Screenshot from a video taken immediately after an attack in Baghdad.
Since early 2013, Iraq has seen an increasing number of indiscriminate attacks against civilian targets. Their operational strategy is almost always the same: serial attacks, in order to kill civilians in a first wave of blasts, and then to kill a second time — sometimes even a third time — when emergency services arrive.
A death toll established by AFP counts more than 4,000 casualties from attacks in Iraq as of the beginning of the year. On Sunday, attacks around the country killed 60 people. And on Monday, 11 more were killed in areas north of the capital. Dozens more died in blasts last week.
Iraq has been plagued by months of unrelenting violence, the worst since 2008. Most of these attacks, which typically target the Shiite community, are claimed by the Islamic State of Iraq, al Qaeda’s branch in Iraq.

“The security forces are quick to respond, but they’re not very good at prevention”

Ali al-Moussawi is a journalist for a local television channel. He has covered several attacks in Baghdad. The latest attack occurred last week: it was a triple explosion that targeted migrant construction workers.
I’ve noticed over the last several months that the security forces have improved their response time to deal with the increased number of bomb attacks. They reach the explosion site very quickly, because there is no longer any place in Baghdad that is more than 500 metres away from a checkpoint. They quickly establish a security perimeter over an extended area, because they know that another attack is likely to occur nearby. It prevents me from filming, but this method saves many lives.
That said, prevention is lacking. The authorities have been unable to avoid these attacks, in spite of security forces’ heavy presence throughout the city. Furthermore, what is really shocking is that they continue to use so-called “bomb detectors” at checkpoints, even though we now know that they are totally useless. In fact, the man who designed these detectors was recently sentenced to prison.
Iraqis use humour to denounce the fake bomb detectors.

“They leave a phone number on the car’s windshield, and when a driver calls that number…”

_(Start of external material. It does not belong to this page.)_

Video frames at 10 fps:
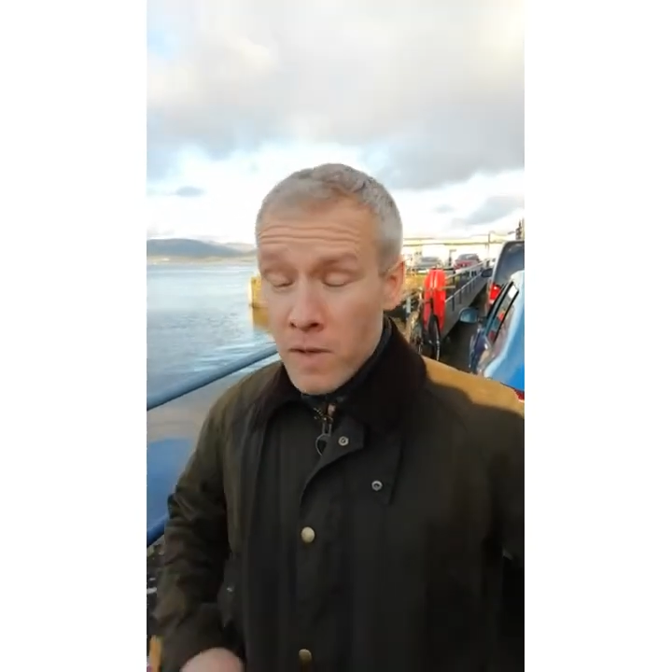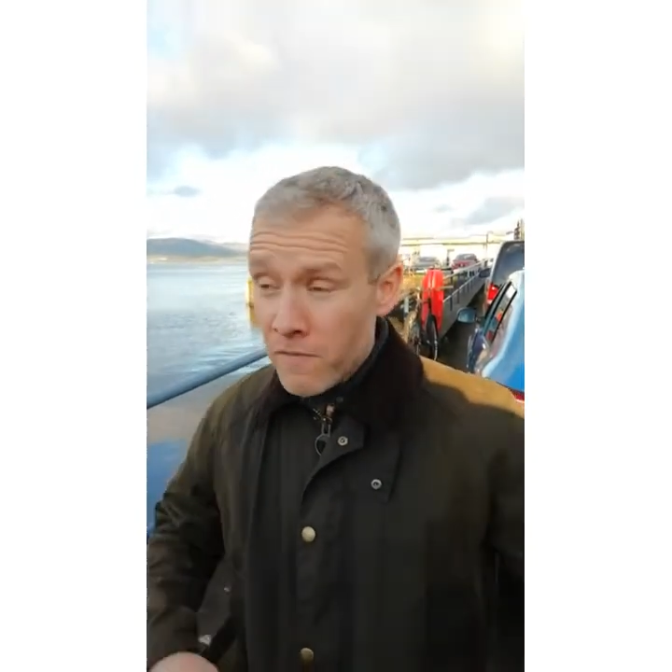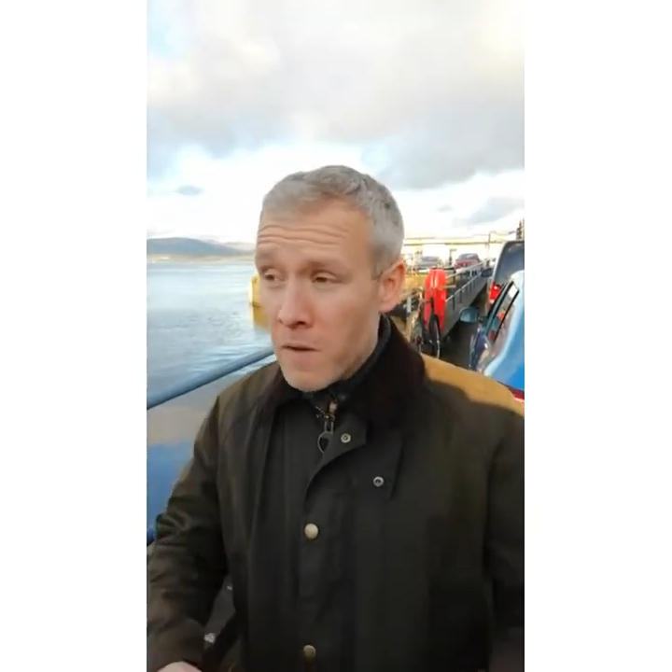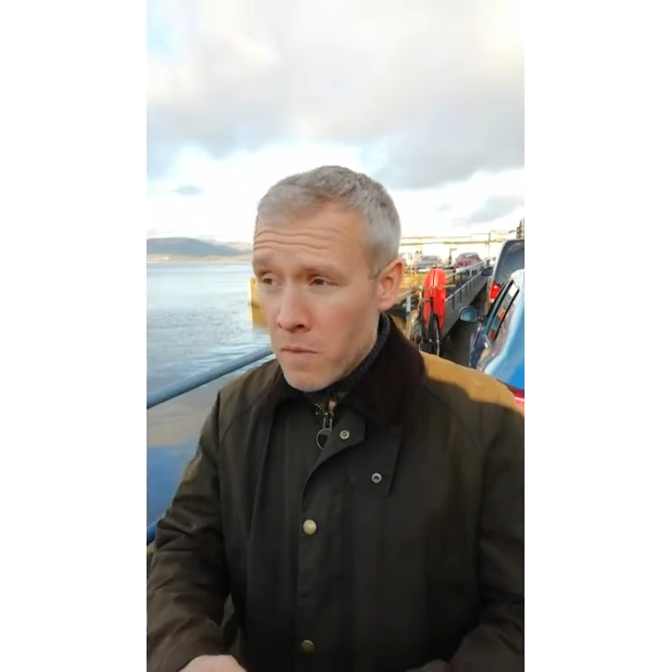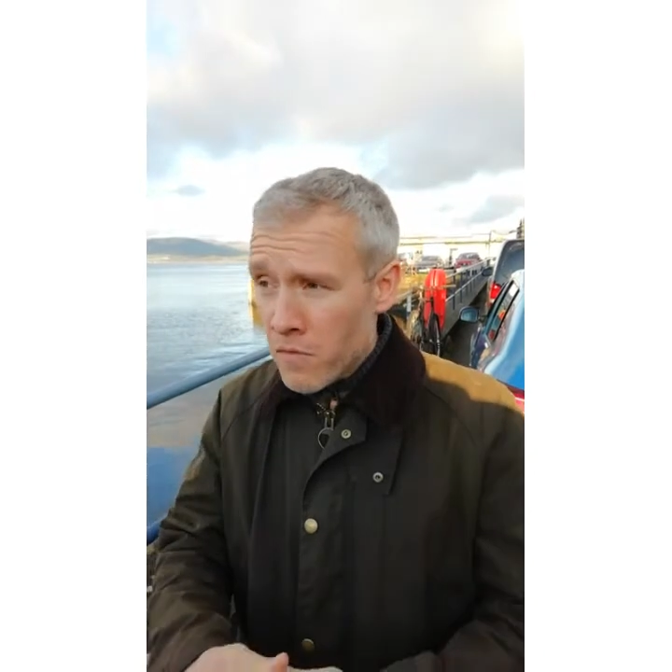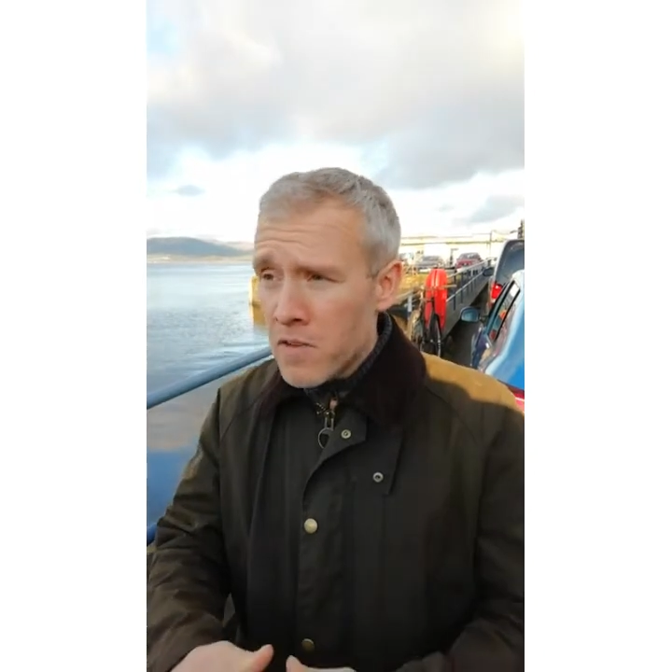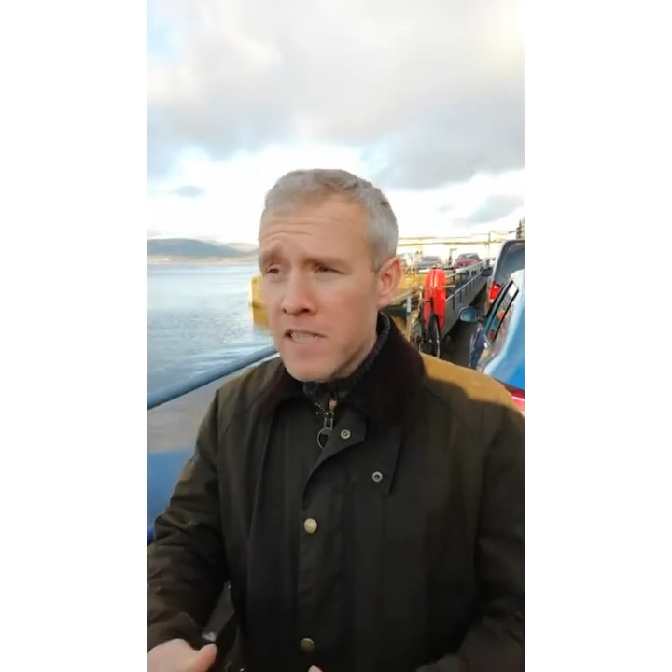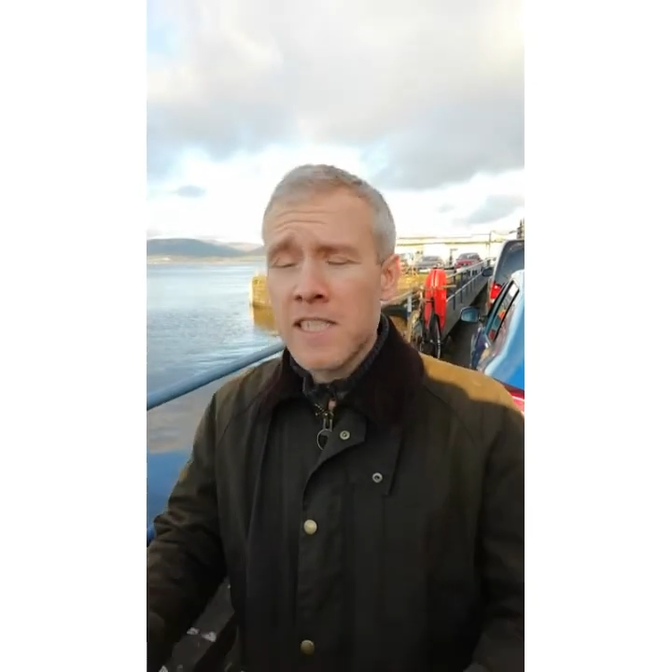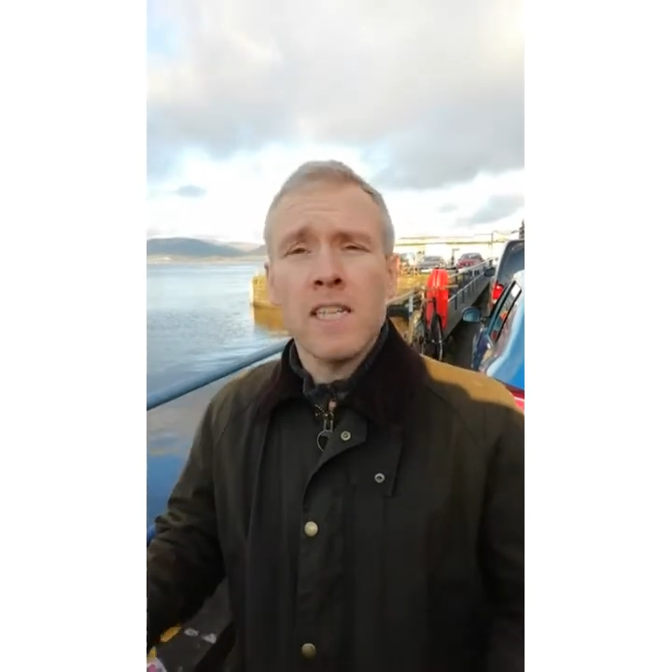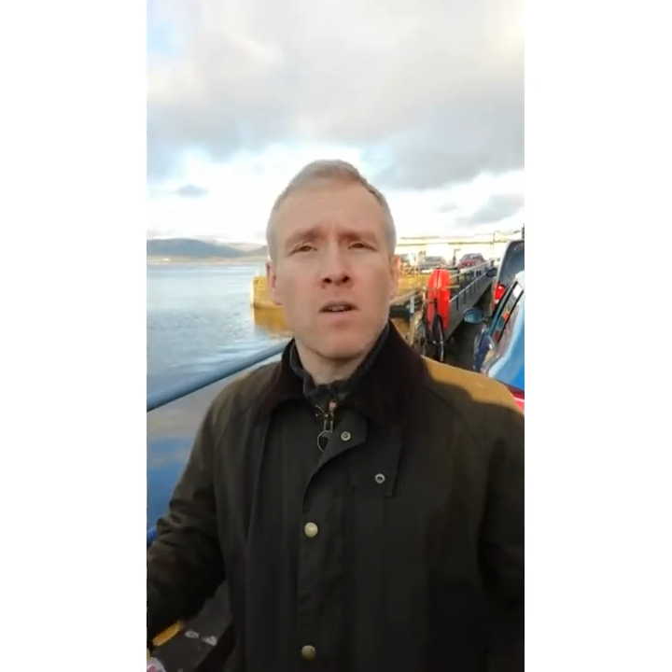In fact, we've already
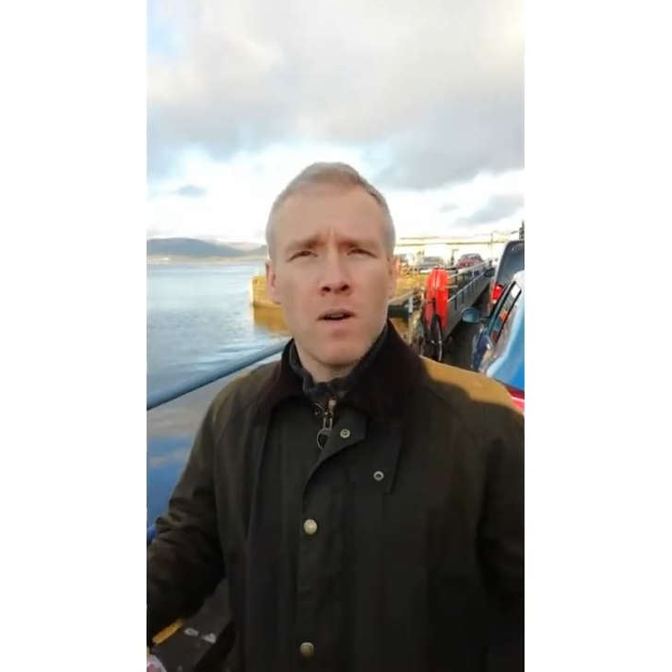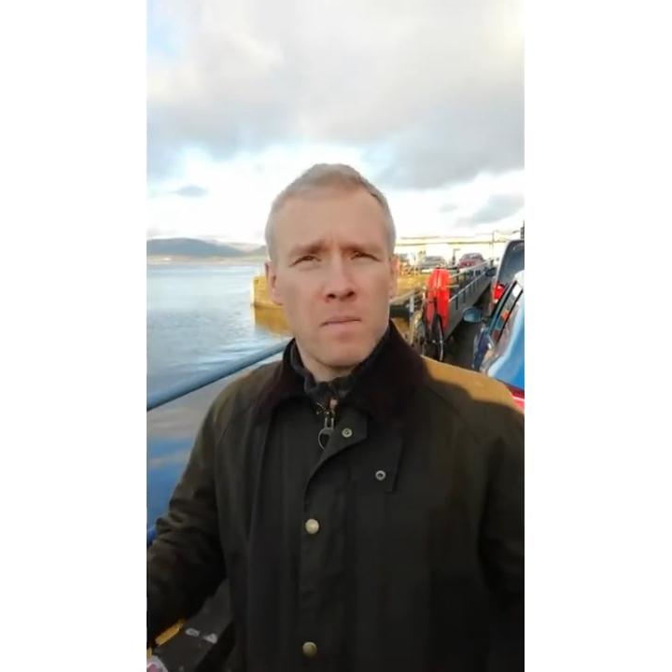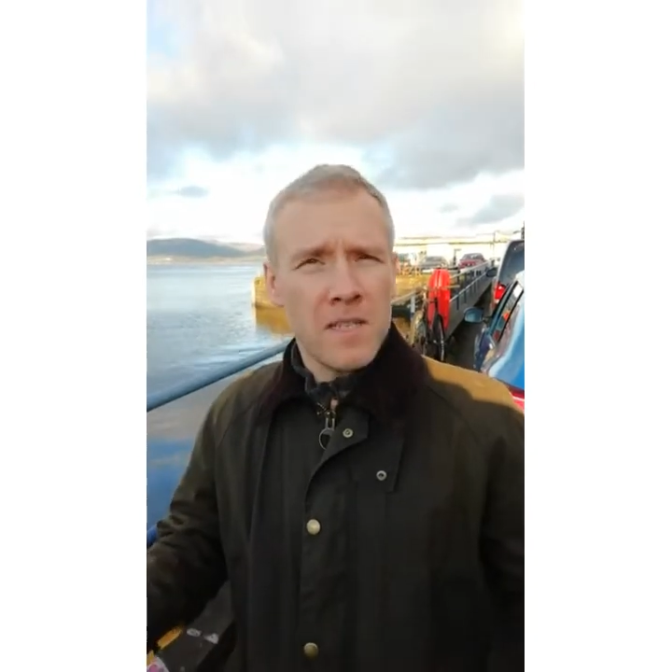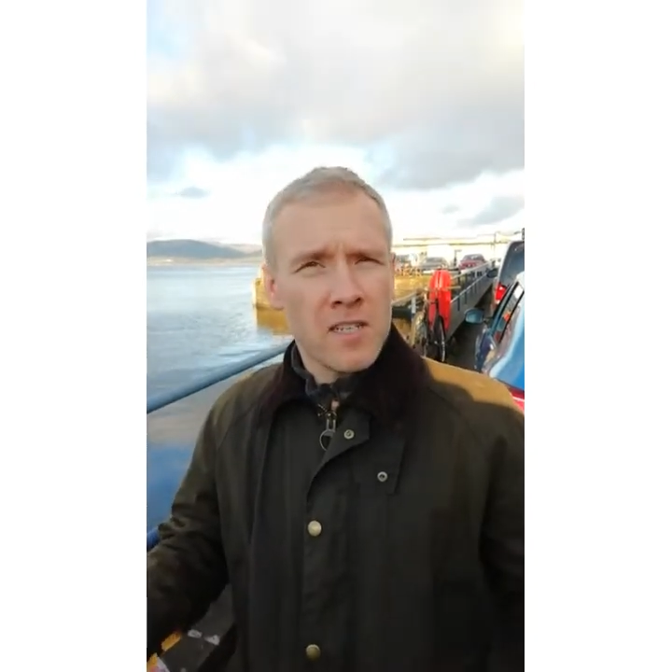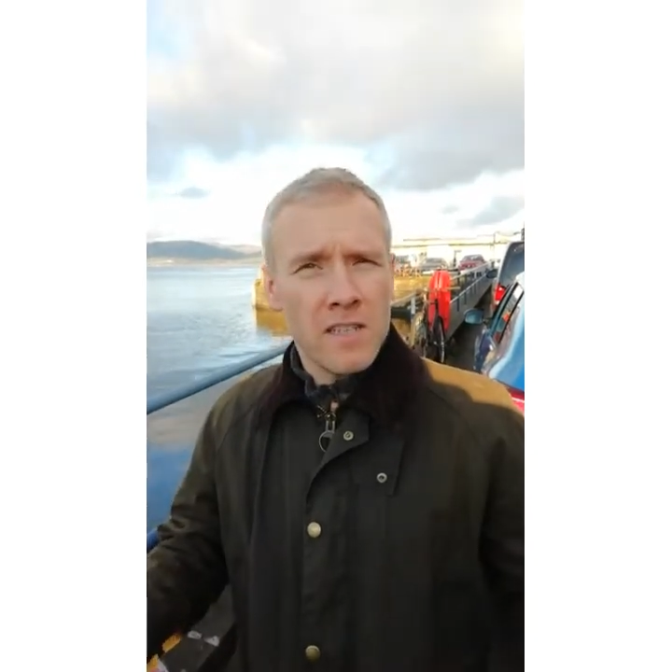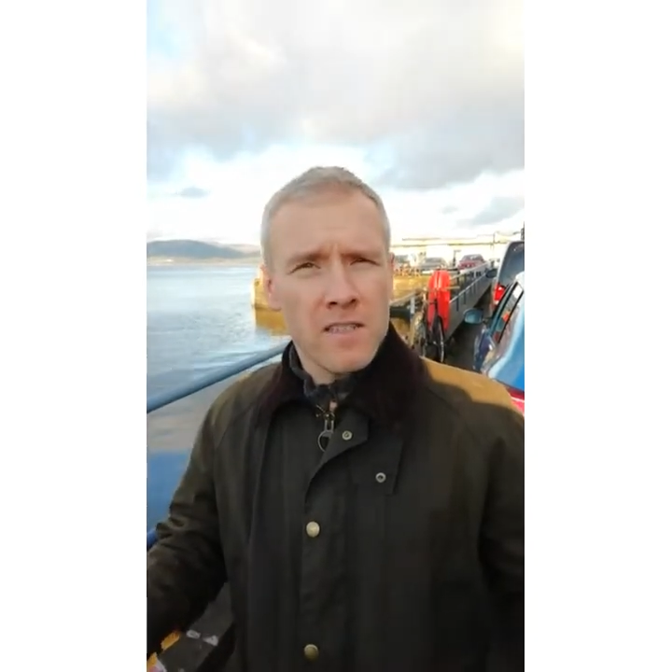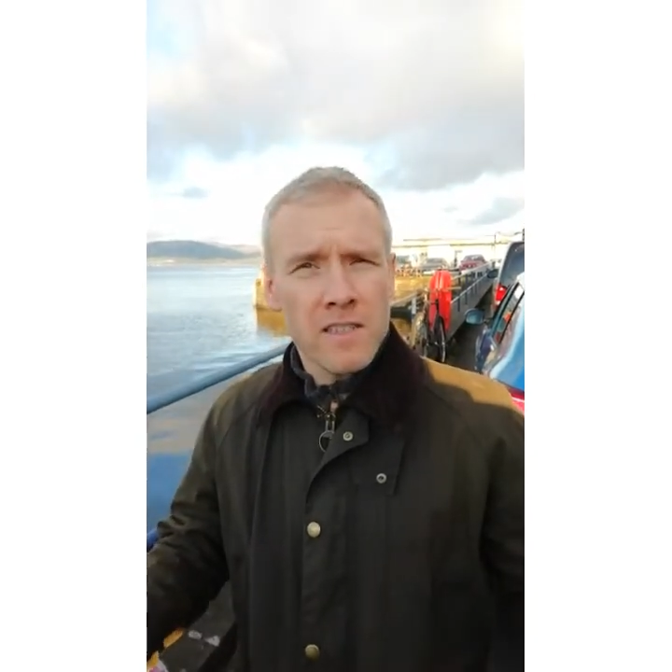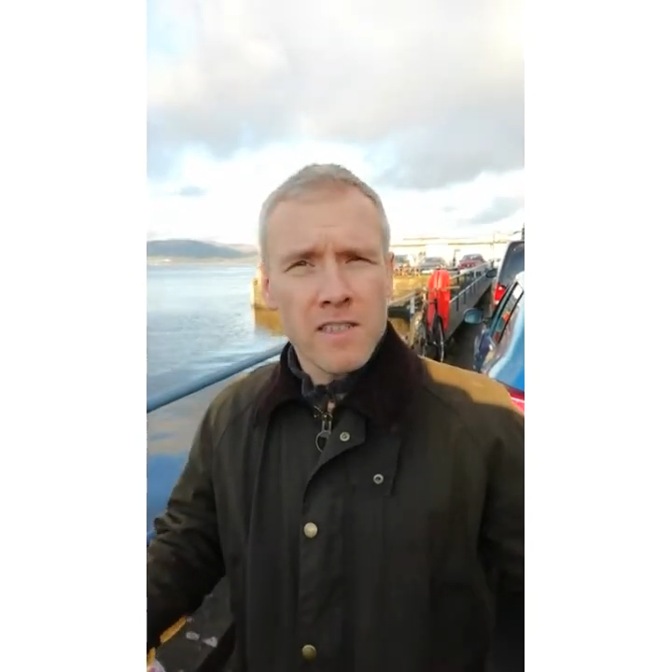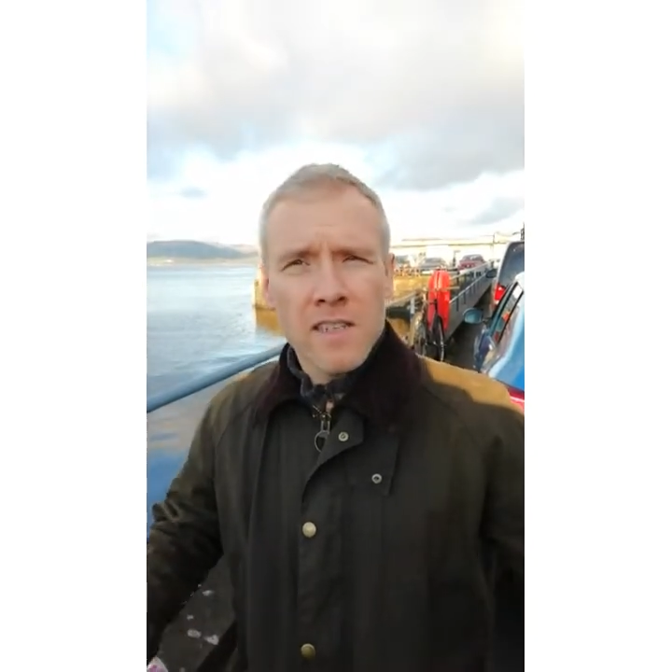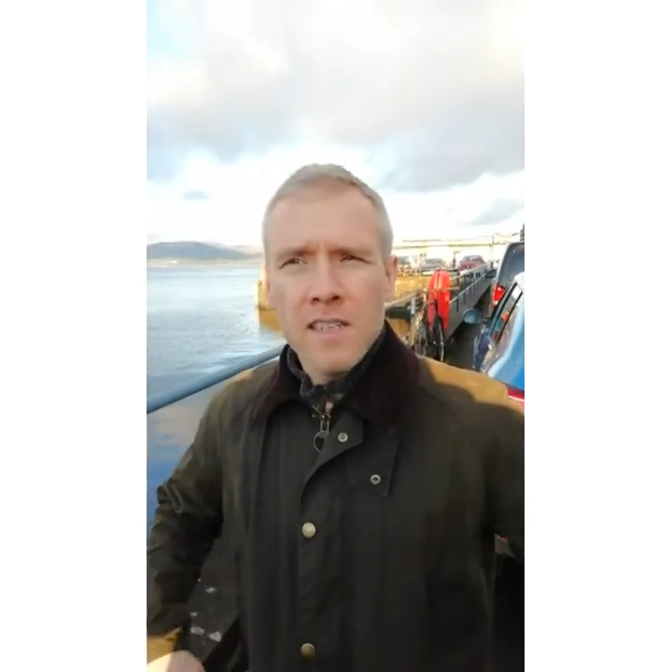seen quite big changes.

Amir Jabbar al-Saidi is a security expert living in Baghdad.
This type of attack is very frequent in cafés and markets, where crowds tend to congregate. About a month ago, there was even a quadruple car bomb attack in a market in the Shaab neighbourhood, in which I lost several loved ones. This type of attack is used to cause the maximum number of fatalities among the civilian population and the security and emergency services. Generally, when there’s an explosion, people spontaneously run toward the injured in order to help them. These attacks are precisely timed, with a second explosion typically occurring five to ten minutes after the first attack, which coincides with the arrival of emergency and security services.
Footage from a recent double blast in the al-Maalif al-Bayyaa neighbourhood of Baghdad.
Al Qaeda terrorists employ a range of operational strategies, but they are currently favouring roadside bombs, car bombs, and bombs in public trashcans.
A car bomb requires at least three people. One is in charge of building the bomb, typically out of TNT or C4 mixed with nails and other pieces of metal in order to cause the maximum number of casualties. The second person sets up the bomb in one of the car's wheels and connects it to an electrical system. Finally, the third person is in charge of driving the car to the targeted site.
In the last couple months, most explosions were either triggered remotely by a cell phone or by suicide bombers. A new, particularly cruel tactic has recently emerged. In a busy parking lot, someone parks their car in a way that blocks other cars from passing, and leaves a phone number on the windshield. When another driver calls that number, this phone call triggers the bomb.
Video from a double suicide attack in the al-Amine neighbourhood in Baghdad.